● **Exercise**
Please copy exactly the lines from the one containing "[00:03:34.75 to 00:03:37.33]" to the end of the entries, both included, and nothing else. Omit every picture.

------ Records for the task

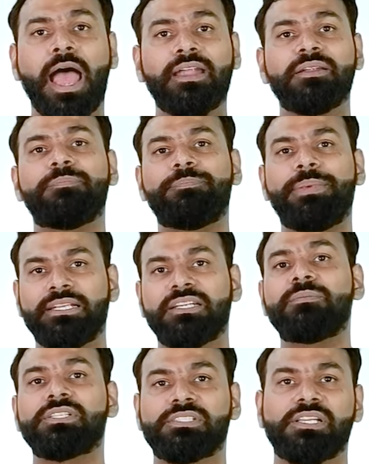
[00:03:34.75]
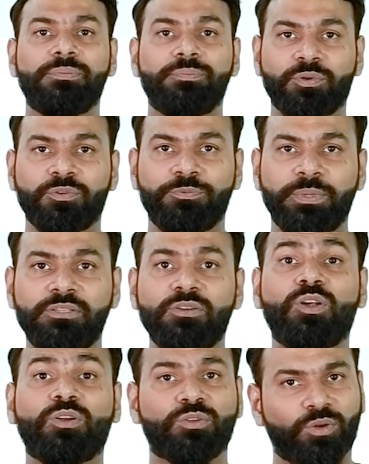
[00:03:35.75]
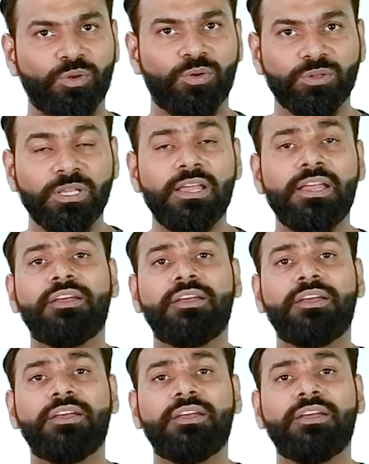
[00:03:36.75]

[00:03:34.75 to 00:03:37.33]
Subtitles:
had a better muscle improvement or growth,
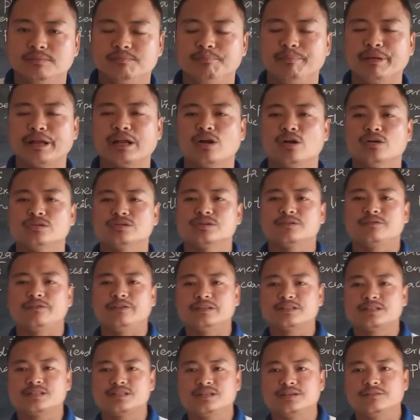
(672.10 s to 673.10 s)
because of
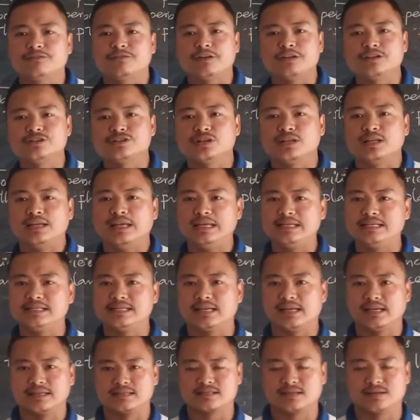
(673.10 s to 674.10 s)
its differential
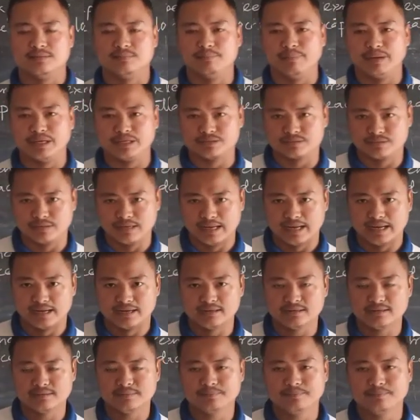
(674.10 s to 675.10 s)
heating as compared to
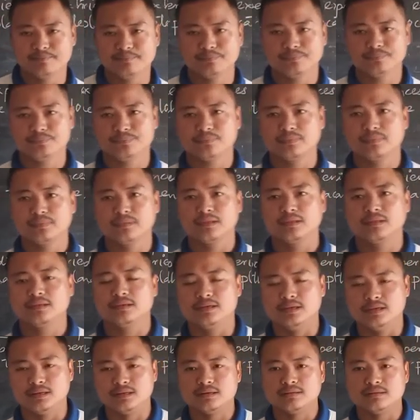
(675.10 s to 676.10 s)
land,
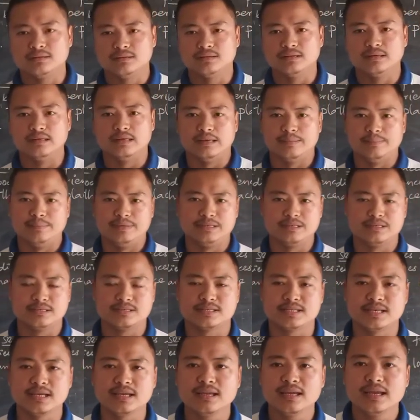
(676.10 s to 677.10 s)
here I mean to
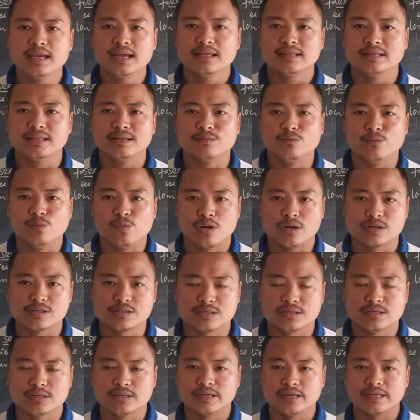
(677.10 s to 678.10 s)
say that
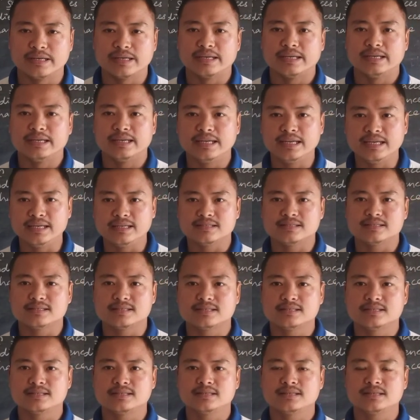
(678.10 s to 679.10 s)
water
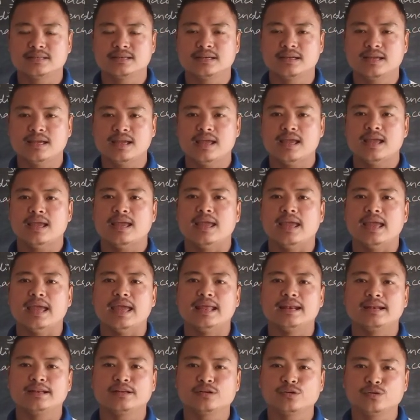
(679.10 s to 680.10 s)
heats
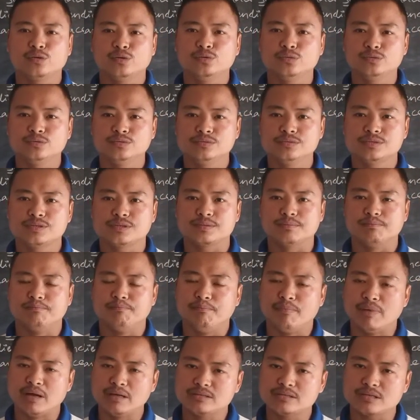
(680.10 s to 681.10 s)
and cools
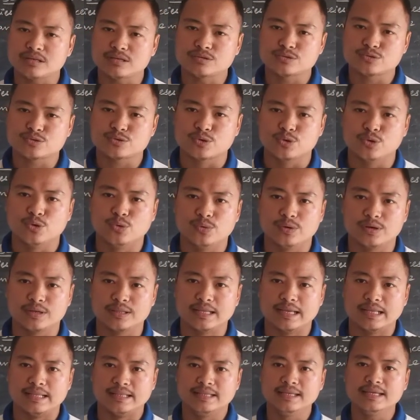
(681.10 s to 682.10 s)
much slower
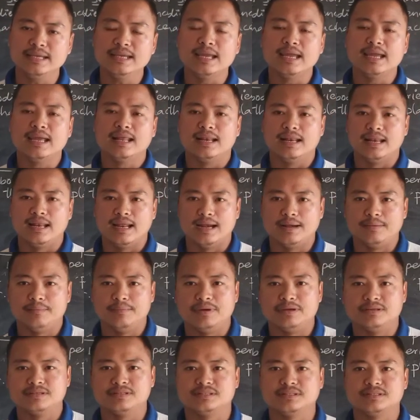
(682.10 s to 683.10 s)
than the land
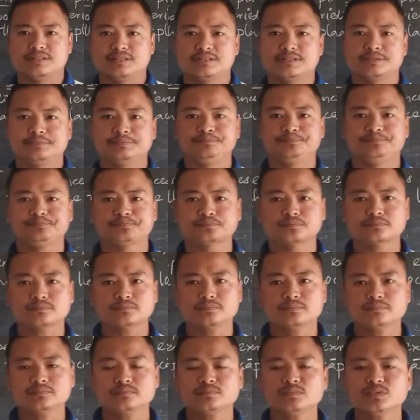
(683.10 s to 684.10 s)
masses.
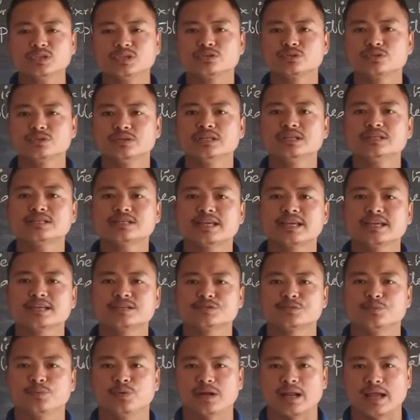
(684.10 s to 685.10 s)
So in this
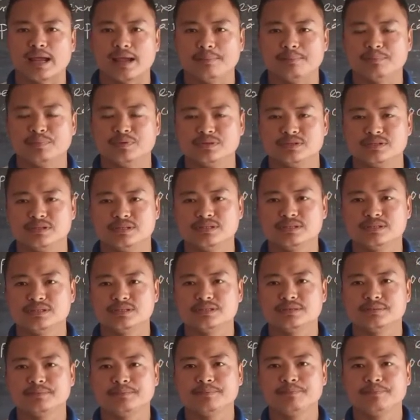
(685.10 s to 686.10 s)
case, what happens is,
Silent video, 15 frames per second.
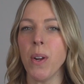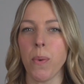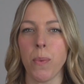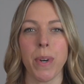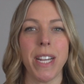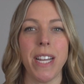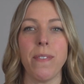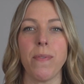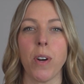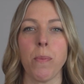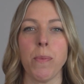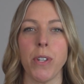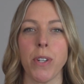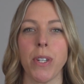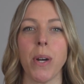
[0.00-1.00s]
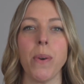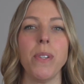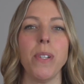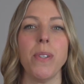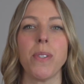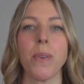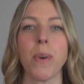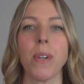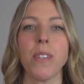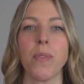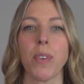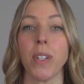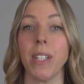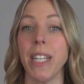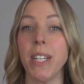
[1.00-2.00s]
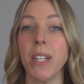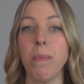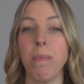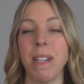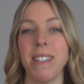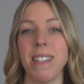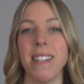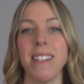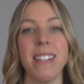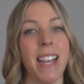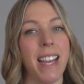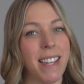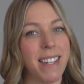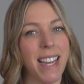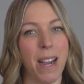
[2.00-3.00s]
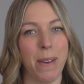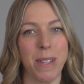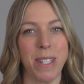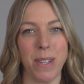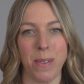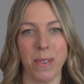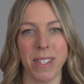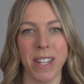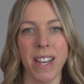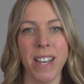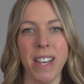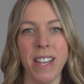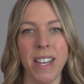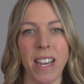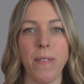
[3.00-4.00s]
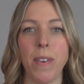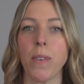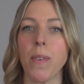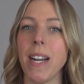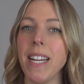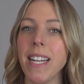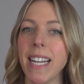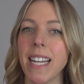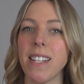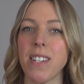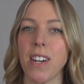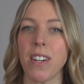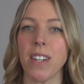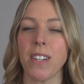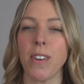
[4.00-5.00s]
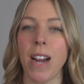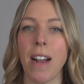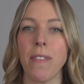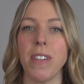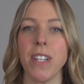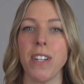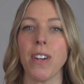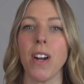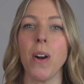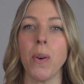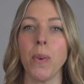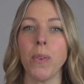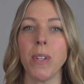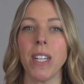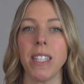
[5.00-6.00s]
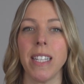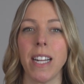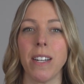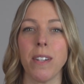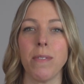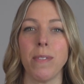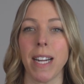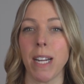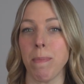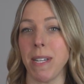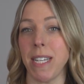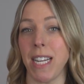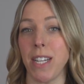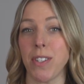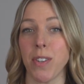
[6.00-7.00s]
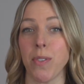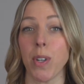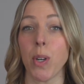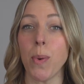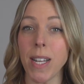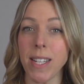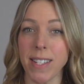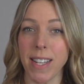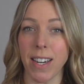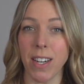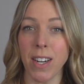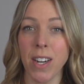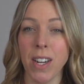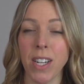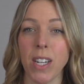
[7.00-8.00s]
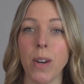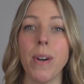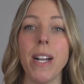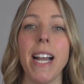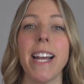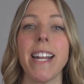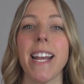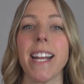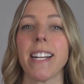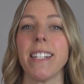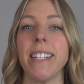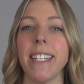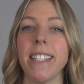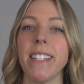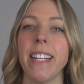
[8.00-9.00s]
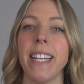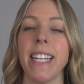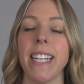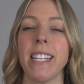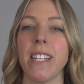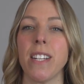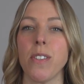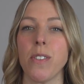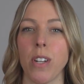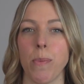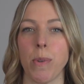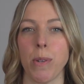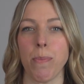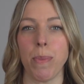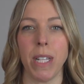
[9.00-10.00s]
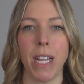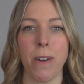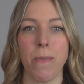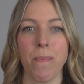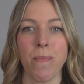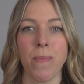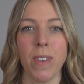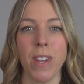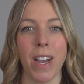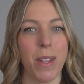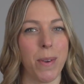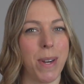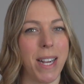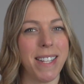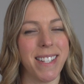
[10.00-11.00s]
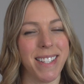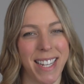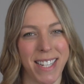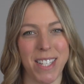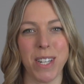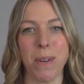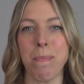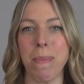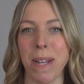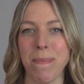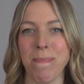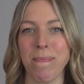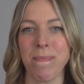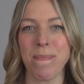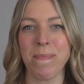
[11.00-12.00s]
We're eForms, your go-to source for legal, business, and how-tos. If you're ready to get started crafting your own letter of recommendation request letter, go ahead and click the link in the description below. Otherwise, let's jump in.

------------

● **Exercise result**
[00:03:34.75 to 00:03:37.33]
Subtitles:
had a better muscle improvement or growth,
(672.10 s to 673.10 s)
because of
(673.10 s to 674.10 s)
its differential
(674.10 s to 675.10 s)
heating as compared to
(675.10 s to 676.10 s)
land,
(676.10 s to 677.10 s)
here I mean to
(677.10 s to 678.10 s)
say that
(678.10 s to 679.10 s)
water
(679.10 s to 680.10 s)
heats
(680.10 s to 681.10 s)
and cools
(681.10 s to 682.10 s)
much slower
(682.10 s to 683.10 s)
than the land
(683.10 s to 684.10 s)
masses.
(684.10 s to 685.10 s)
So in this
(685.10 s to 686.10 s)
case, what happens is,
Silent video, 15 frames per second.
[0.00-1.00s]
[1.00-2.00s]
[2.00-3.00s]
[3.00-4.00s]
[4.00-5.00s]
[5.00-6.00s]
[6.00-7.00s]
[7.00-8.00s]
[8.00-9.00s]
[9.00-10.00s]
[10.00-11.00s]
[11.00-12.00s]
We're eForms, your go-to source for legal, business, and how-tos. If you're ready to get started crafting your own letter of recommendation request letter, go ahead and click the link in the description below. Otherwise, let's jump in.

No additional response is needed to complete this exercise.